GOVERNMENT frequently tells the populace that which it wishes to hear, usually encompassing declarations of actions to address the wishes and challenges facing the people.
However, government has an equally great skill of either not taking action encompassed in its numerous statements, or only partially and belatedly doing so.
It is many months since the media (including, surprisingly, that controlled by the state) exposed the “obscene” salaries and ancillary employment benefits of executives of state-owned parastatals, local authorities and other enterprises.
One of the cited beneficiaries was allegedly receiving an aggregate of US$500 000 per month, while others were getting amounts ranging between US$200 000 and US$250 000 monthly.
Such emoluments are shocking and unjustified when related to the services rendered given the constrained circumstances of the entities, and in comparison with private sector emoluments where very few senior and long-serving executives rarely earn more than US$10 000 per month.
Not only was the populace appalled by the salary expose, especially so when compared with levels of remuneration for like-service employees internationally, and the low salaries of most workers in the private and public sectors.
Moreover, with more than 80% of Zimbabweans struggling to survive on incomes below the Poverty Datum Line (PDL), it was incomprehensible and aggravating to learn of the unjustifiable remuneration of bosses of such entities.
The fury of the populace was also fuelled by the fact that, by its own admission, government is bankrupt with monthly revenues insignificant against expenditure, especially as much of the expenditures are perceived as unnecessary or of very low priority.
Concurrently many essential expenditures are not funded by the state.
Almost immediately after the media exposé government issued highly condemnatory statements, with many demanding urgent remedial action.
Almost without exception those ministers directly or indirectly responsible for the parastatals and other entities paying unjustifiable executive salaries expressed their horror at the size of the remuneration packages, and gave assurances action would be taken.
(It is intriguing that none of them sought to explain how they were, for so many years, “unaware” of the huge salaries).
But months have gone by without any evidence of meaningful corrective action.
The Zimbabwean economy thrived during the first four years of Independence, but after milking international donors for as much philanthropic aid as possible, from 1985 onwards the economy progressively declined, save for a few relatively short periods in which marginal economic upturns were realised.
Frequently, government enunciated policies and intents to achieve economic viability and national wellbeing. But policy enunciation and implementation proved to be two very different things. There are many instances illustrative of this:
Since the implementation of Zimbabwe’s land reform programmes farmers would be assured of ongoing tenure and ability to collateralise land as security for borrowings, which would give them access to working capital resources.

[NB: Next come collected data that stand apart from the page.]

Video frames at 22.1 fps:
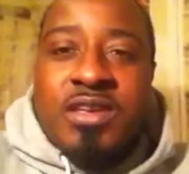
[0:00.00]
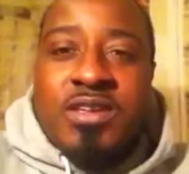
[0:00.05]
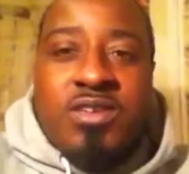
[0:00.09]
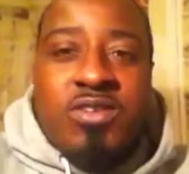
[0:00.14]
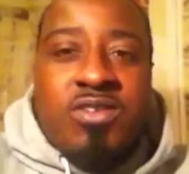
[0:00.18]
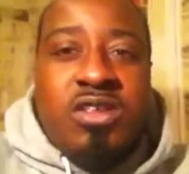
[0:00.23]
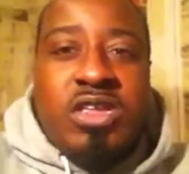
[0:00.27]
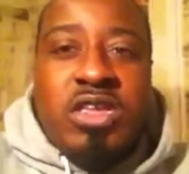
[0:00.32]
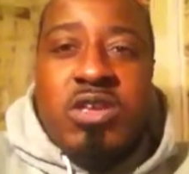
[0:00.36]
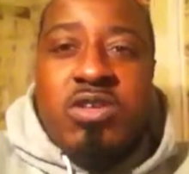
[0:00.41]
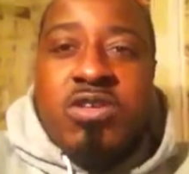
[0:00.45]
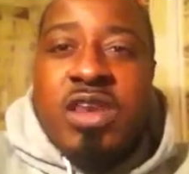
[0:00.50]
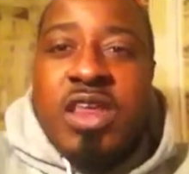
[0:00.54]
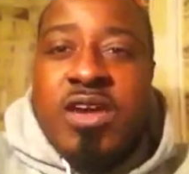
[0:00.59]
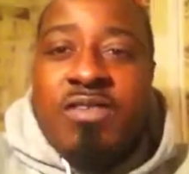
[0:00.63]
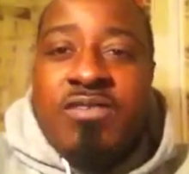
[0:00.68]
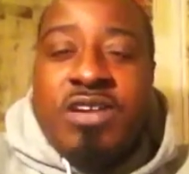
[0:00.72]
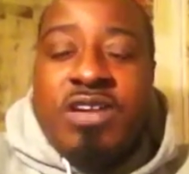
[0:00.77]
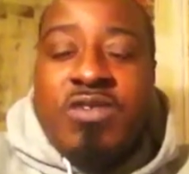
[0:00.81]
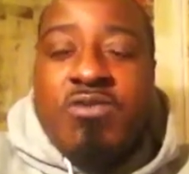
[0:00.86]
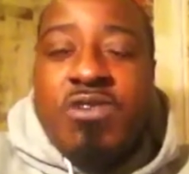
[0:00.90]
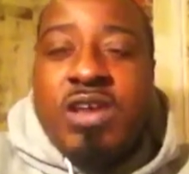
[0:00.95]
You
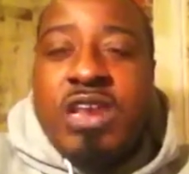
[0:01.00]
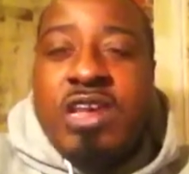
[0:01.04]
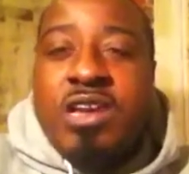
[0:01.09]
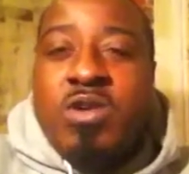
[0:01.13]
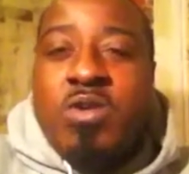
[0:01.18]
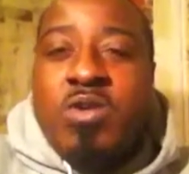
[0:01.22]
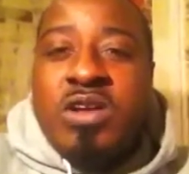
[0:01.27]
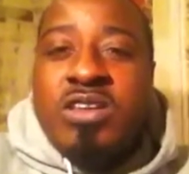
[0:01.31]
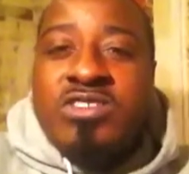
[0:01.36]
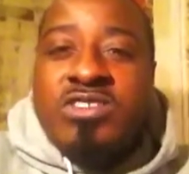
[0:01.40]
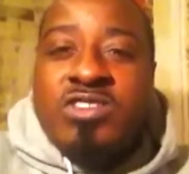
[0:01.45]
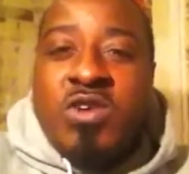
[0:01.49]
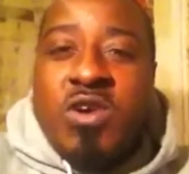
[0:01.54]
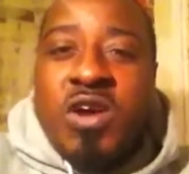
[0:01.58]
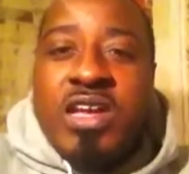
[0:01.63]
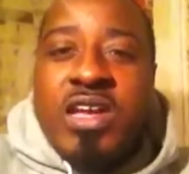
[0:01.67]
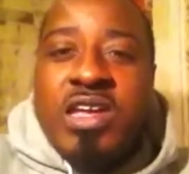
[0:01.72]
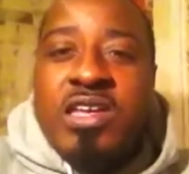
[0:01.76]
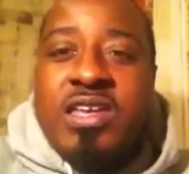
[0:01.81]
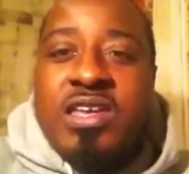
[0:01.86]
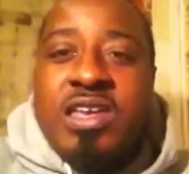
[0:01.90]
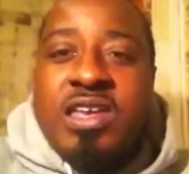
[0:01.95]
never can really go
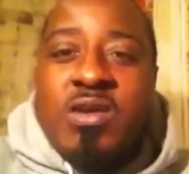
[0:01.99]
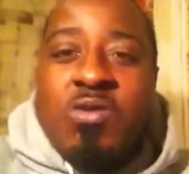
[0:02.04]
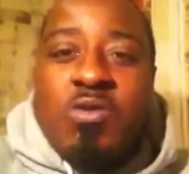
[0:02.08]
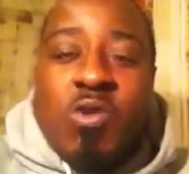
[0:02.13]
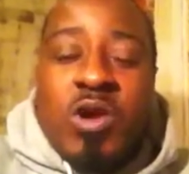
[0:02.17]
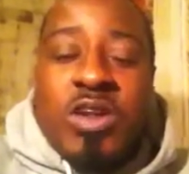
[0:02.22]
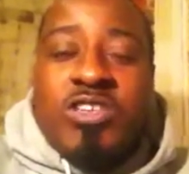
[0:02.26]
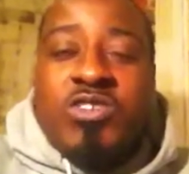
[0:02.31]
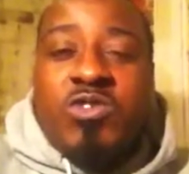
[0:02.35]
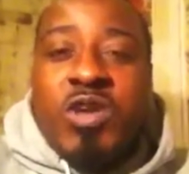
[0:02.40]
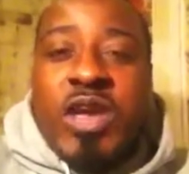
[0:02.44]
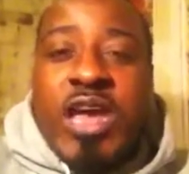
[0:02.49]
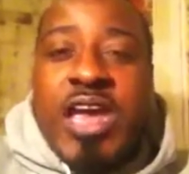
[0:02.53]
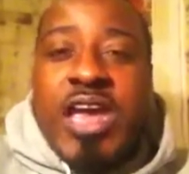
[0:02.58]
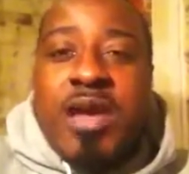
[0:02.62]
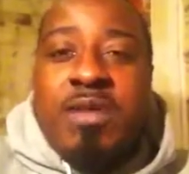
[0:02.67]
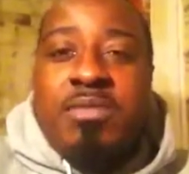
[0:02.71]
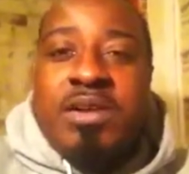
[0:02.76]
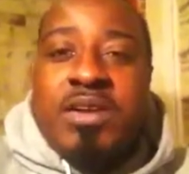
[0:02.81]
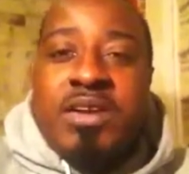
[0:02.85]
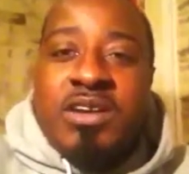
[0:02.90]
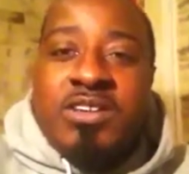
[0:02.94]
enjoy what you
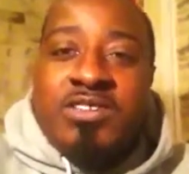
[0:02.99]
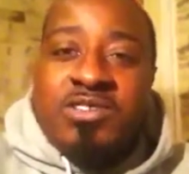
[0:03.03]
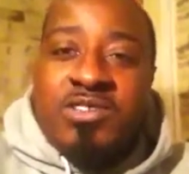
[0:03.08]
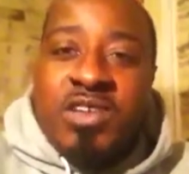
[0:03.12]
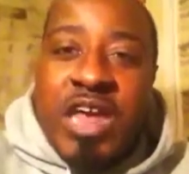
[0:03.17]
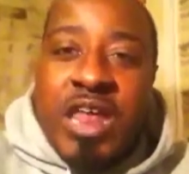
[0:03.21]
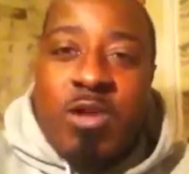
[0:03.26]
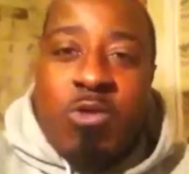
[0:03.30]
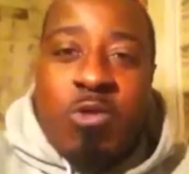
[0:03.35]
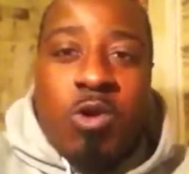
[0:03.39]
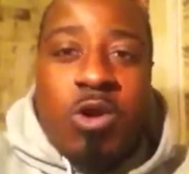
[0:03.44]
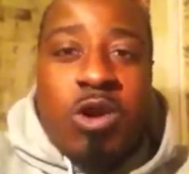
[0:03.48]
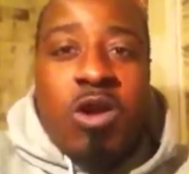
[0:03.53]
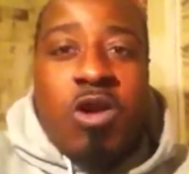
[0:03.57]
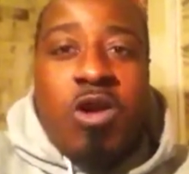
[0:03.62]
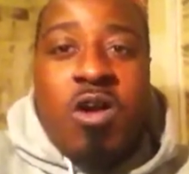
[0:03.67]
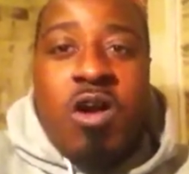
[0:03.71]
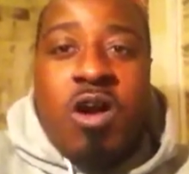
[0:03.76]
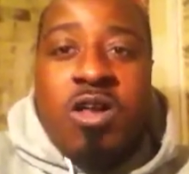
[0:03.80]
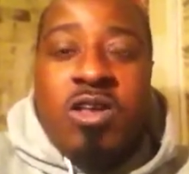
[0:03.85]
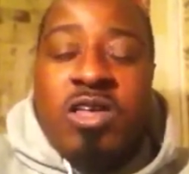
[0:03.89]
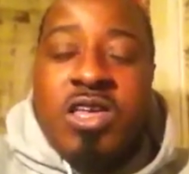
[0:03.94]
have because you got to work
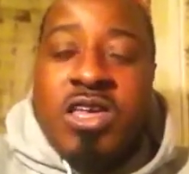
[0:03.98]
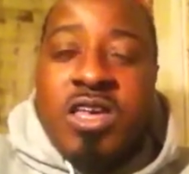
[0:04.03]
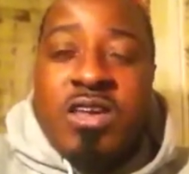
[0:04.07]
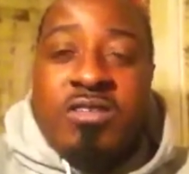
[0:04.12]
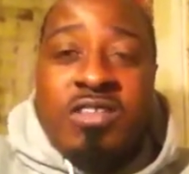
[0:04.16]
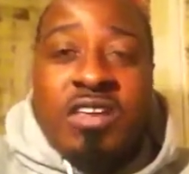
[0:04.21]
harder.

Yet again, four months ago, government stated that it was proceeding with the preparation and issue of 99-year negotiable and transferrable leases, but nothing has happened so far.

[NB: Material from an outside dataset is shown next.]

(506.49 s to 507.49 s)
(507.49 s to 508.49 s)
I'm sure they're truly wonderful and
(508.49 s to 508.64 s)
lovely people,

Three years ago government terminated the provision of export incentives to Zimbabwean industries, resulting in a pronounced decline in industrial output with concomitant negative repercussions on the economy in general, and upon employment for the populace in general.
A year later, and several times subsequently, government has assured that new export incentivisation would be forthcoming, but this is yet to be implemented.
Increasingly, over the last two decades it has become ever more apparent that one of the most virile of Zimbabwean economic activities has been corruption. There is immense corruption within the corridors of government, local authorities and the private sector.
After many assurances by the state that major measures would be pursued to curb and contain corruption, an Anti-Corruption Commission was established, but not only has there been no diminution in public and private sector corrupt practices, there actually has been an increase.
That increase has undoubtedly been partially driven by the horrific decline in economic circumstances, but also inevitably by recognition of the endless failure of the state to implement anti-corruption actions.
In view of the abysmal service delivery and poor performance of many parastatals, relevant ministers and sometimes the presidency have sought to assure the populace of imminent remedial actions.
To date, however, there is very little evidence of any significant such actions.
These are a few of the great number of statements and assurances which emanating from government. With only a few highly commendable exceptions, the political leadership of Zimbabwe has proven itself to be very adept at talking, but devoid of action.